Review: Ramen Shop is a delicate foodie drama

Director Eric Khoo's film about a Japanese chef visiting Singapore is full of exquisitely detailed food preparation

Eric Khoo’s Ramen Shop is a slim but affecting drama about Matsuo (Takumi Saitoh), a Japanese ramen chef who travels to Singapore in search of his late mother’s family and the recipe for pork rib soup.

With the help of a blogger (Seiko Matsuda) who guides him through Singapore’s dizzying range of restaurants and food markets – which made a brief appearance last year in Crazy Rich Asians – Matsuo will accomplish both and learn more about his origins than he may have expected.

Screenwriters Tan Fong Cheng and Wong Kim Hoh don’t do anything innovative with their very simple premise, but Ramen Shop always remains engaging thanks to its delicate atmosphere, lived-in performances and exquisitely detailed food preparation.

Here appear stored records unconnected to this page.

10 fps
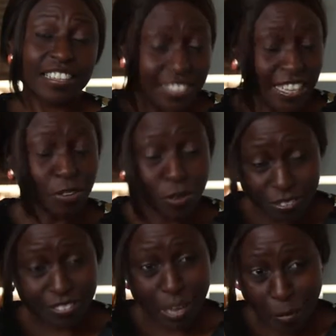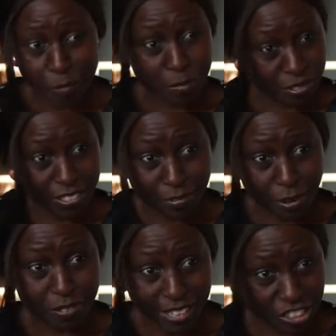That whole thing about building a
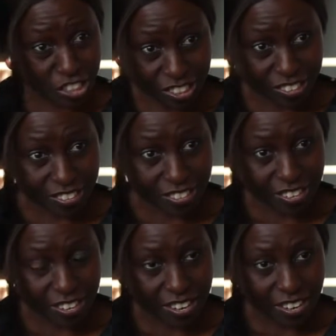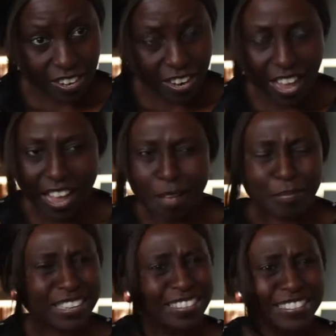foundation. I
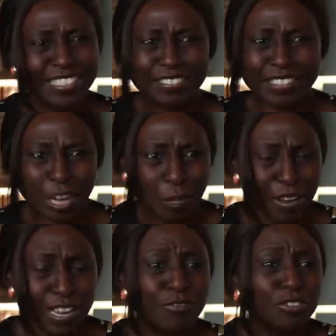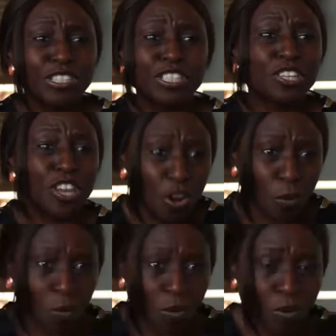mean, just think about it. If you didn't
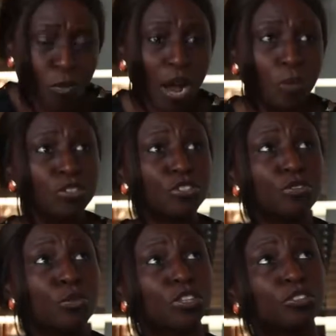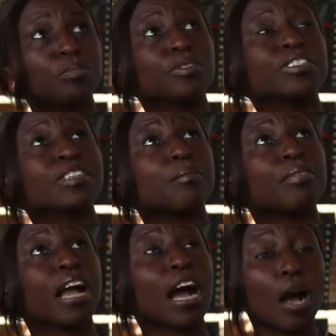know, why would you want to build
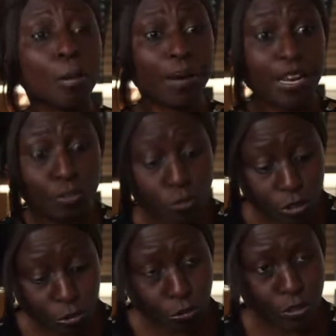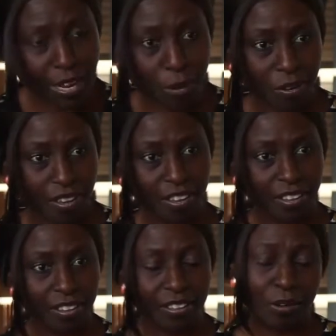something up and you want to go down?
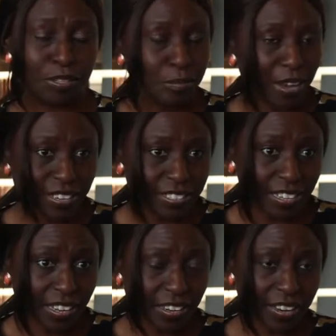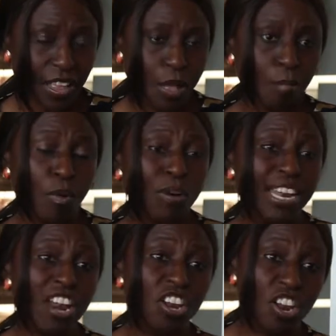That was my understanding. But when
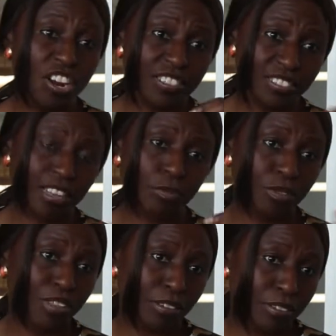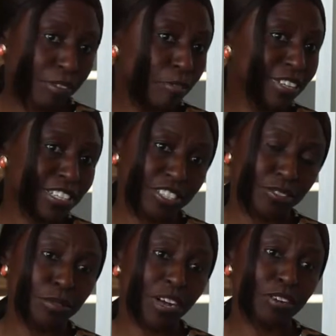I learned that without a
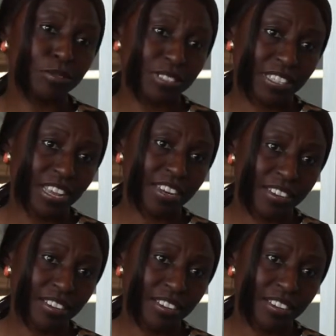foundation, no house will stand,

Khoo (My Magic, In The Room) has a fondness for long, slow scenes of people not quite knowing what to say to one another, which doesn’t always serve his material well, but it works very nicely here, amplifying Matsuo’s struggles with language and dislocation while also building emotional stakes that pay off when he’s able to make a connection.

That said, I’m still not sure why Kevin Mathews and Christine Sham’s score relies so heavily on a slowed-down version of Joe Meek’s Telstar. It’s just distracting.